He asserts that all the Galatians were "children of God by faith in Christ Jesus," because "so many of them" as had "been baptized into Christ had put on Christ" (Gal. iii. 26), and yet they had been "bewitched, so as not to obey the truth" (iii. 1). He is afraid that he has bestowed labour in vain upon them, and he feels it needful to warn them against such works of the flesh as adultery, fornication, uncleanness, and lasciviousness (v. 21).

The Ephesian Christians arc all assumed to have been made nigh, to be fellow-citizens with the saints, and of the household of God, to be all members of one body (Ephes. ii. 13, 19; iv. 4, 25), and yet the Apostle bids them put away lying, stealing, all bitterness, wrath, anger, clamour and evil speaking-not to have fellowship with the unfruitful works of darkness,-not to be drunk with wine (iv. 25, 28, 31, 32; v. 3, 5, 11, 18).

The Hebrew Christians are all addressed as "holy brethren, partakers of the heavenly calling" (Heb. iii. 1), but, like their Corinthian brethren, are bidden to take warning from the example of the Israelites perishing in the wilderness because of unbelief (iii. iv.). They are all assumed to have a birthright, and yet they are bidden to beware, lest any of them, like Esau, profanely sell his birthright (xii. 15-17).

Again, those to whom St. James writes are all brethren," "begotten of God's will," and yet these same

persons are bidden to lay aside all filthiness and superfluity of naughtiness, bitter envying and strife, evil speaking one of another, and grudging one against another; they are bidden to cleanse their hands and purify their hearts. (James i. 21; iii. 14; iv. 8.)

Similarly, those to whom St. Peter writes are assumed to be " a chosen generation," "elect," and "born again, not of corruptible seed, but of incorruptible.” (1 Pct. i. 2, 23; ii. 9.) And yet they are bidden to lay aside "all malice and all guile, and hypocrisies and envying, and all evil speaking," to "abstain from fleshly lusts which war against the soul," and they are none of them to "suffer as a murderer, or as a thief, or as an evil doer" (ii. 1, 11; iv. 15).

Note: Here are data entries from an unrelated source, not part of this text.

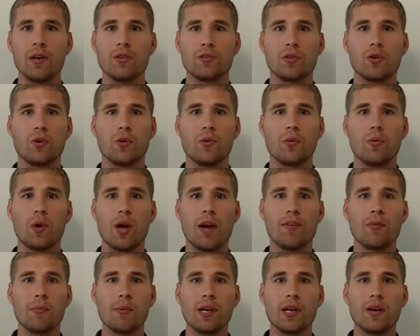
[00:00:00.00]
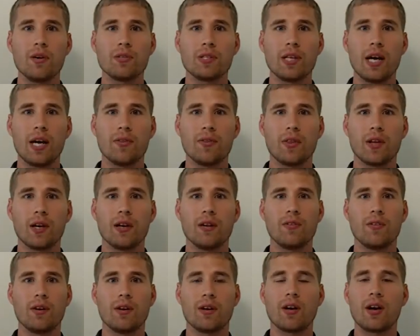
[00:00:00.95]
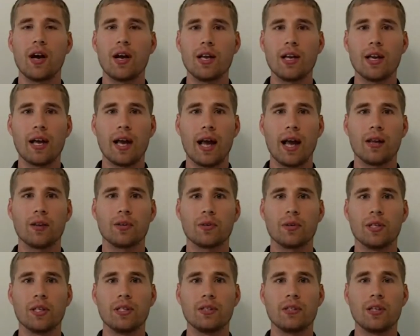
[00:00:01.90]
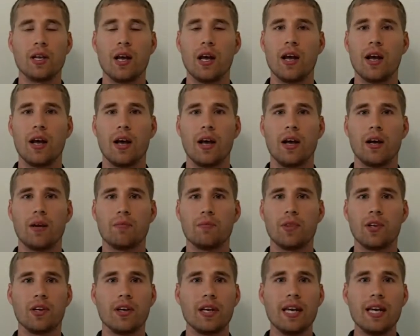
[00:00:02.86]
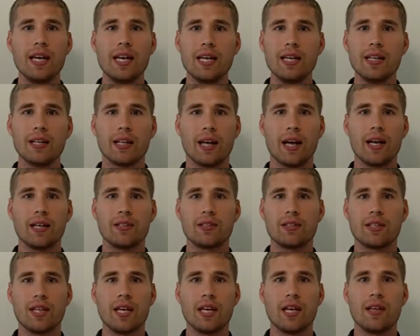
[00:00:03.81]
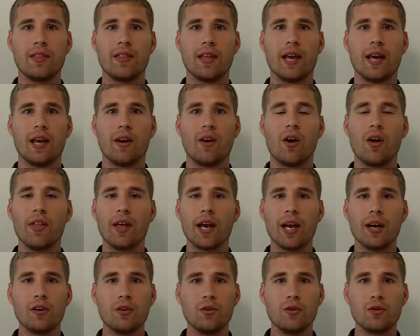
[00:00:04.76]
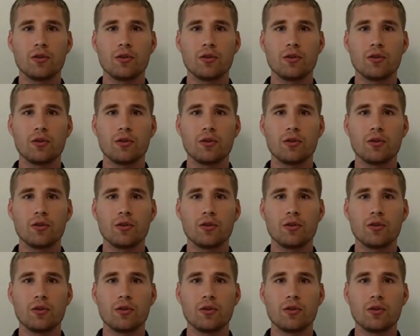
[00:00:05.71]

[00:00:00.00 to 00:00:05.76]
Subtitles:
So everybody goes out there and they're cutting calories, they're eating less, thinking that all they got to do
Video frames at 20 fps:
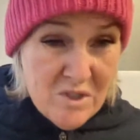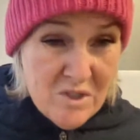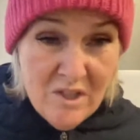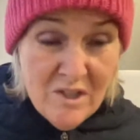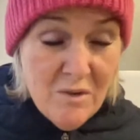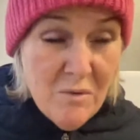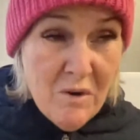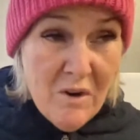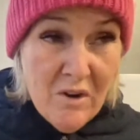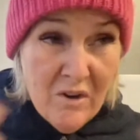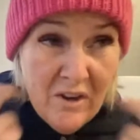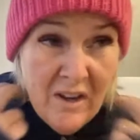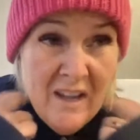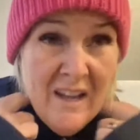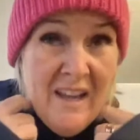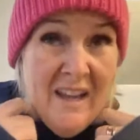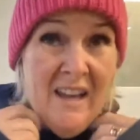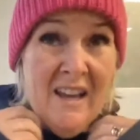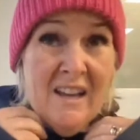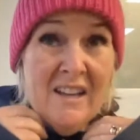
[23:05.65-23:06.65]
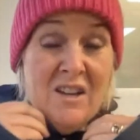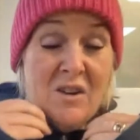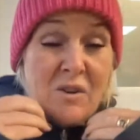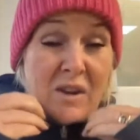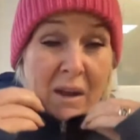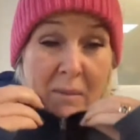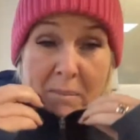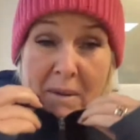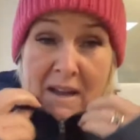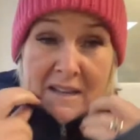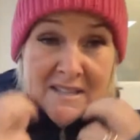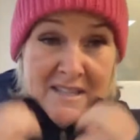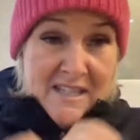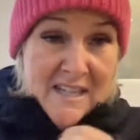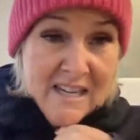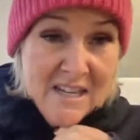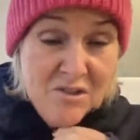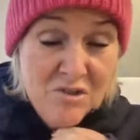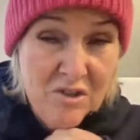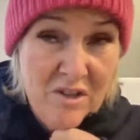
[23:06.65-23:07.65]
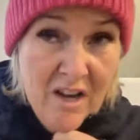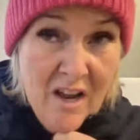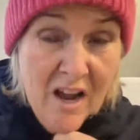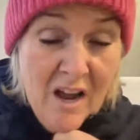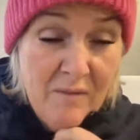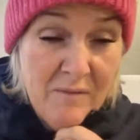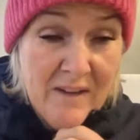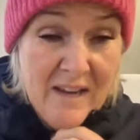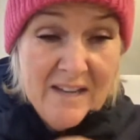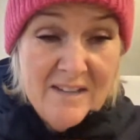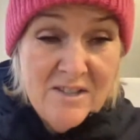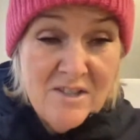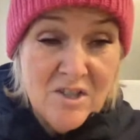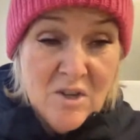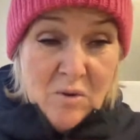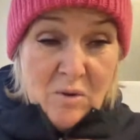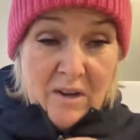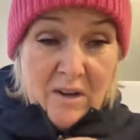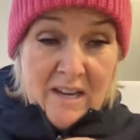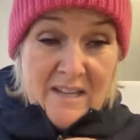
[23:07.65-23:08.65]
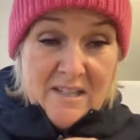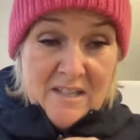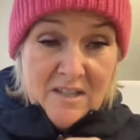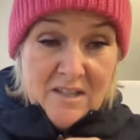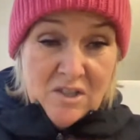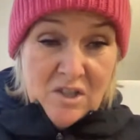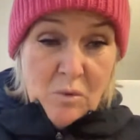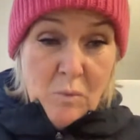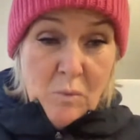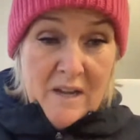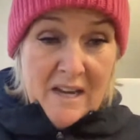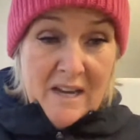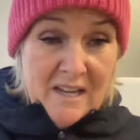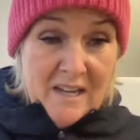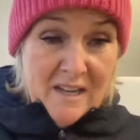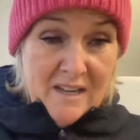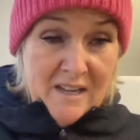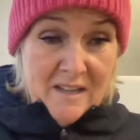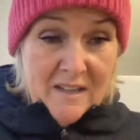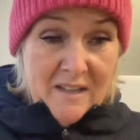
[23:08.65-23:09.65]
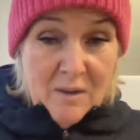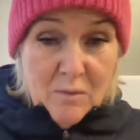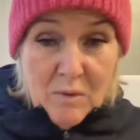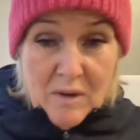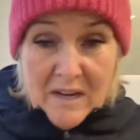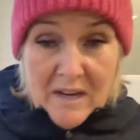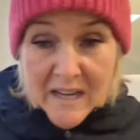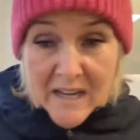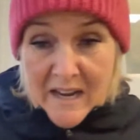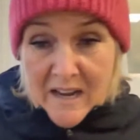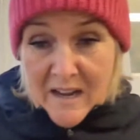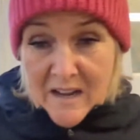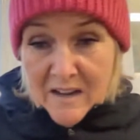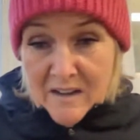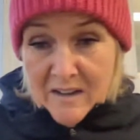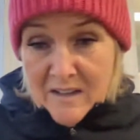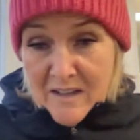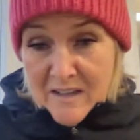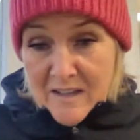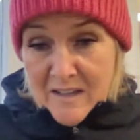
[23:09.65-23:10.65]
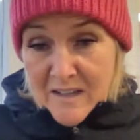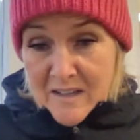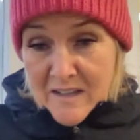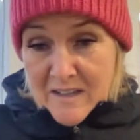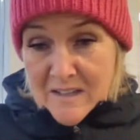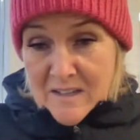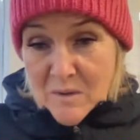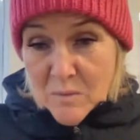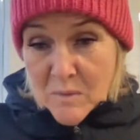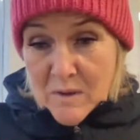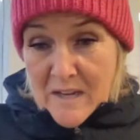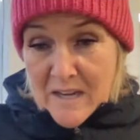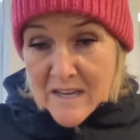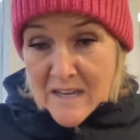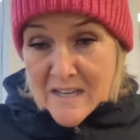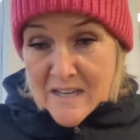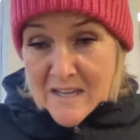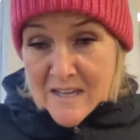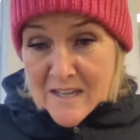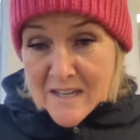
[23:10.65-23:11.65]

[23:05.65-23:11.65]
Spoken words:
Well, do you know what? You get past a litre and a half, get to 2 litres, you're winning. You really are. You're winning.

Nothing, then, can be more untrue than the surmise that the Christians of the Apostolic age are all assumed to be converted or spiritual men in the modern sense of he words, or even that they are all supposed to be "good," still less that they are all assumed to have final perseverance vouchsafed to them.

Some of them are supposed to be all that even an Apostle could desire them to bc.

The Apostle hopes the best of all. St. Paul commends the faith of the Roman Church, as "spoken of throughout the whole world." (Rom. i. 8.) The state of the Philippian Church, as a Church, was such that the Apostle "thanks God upon every remembrance of them." (Phil. i. 3.) He remembered too, without ceasing, the "work of faith and labour of love and patience of hope" of the Thessalonian Christians. (1 Thess. i. 3.)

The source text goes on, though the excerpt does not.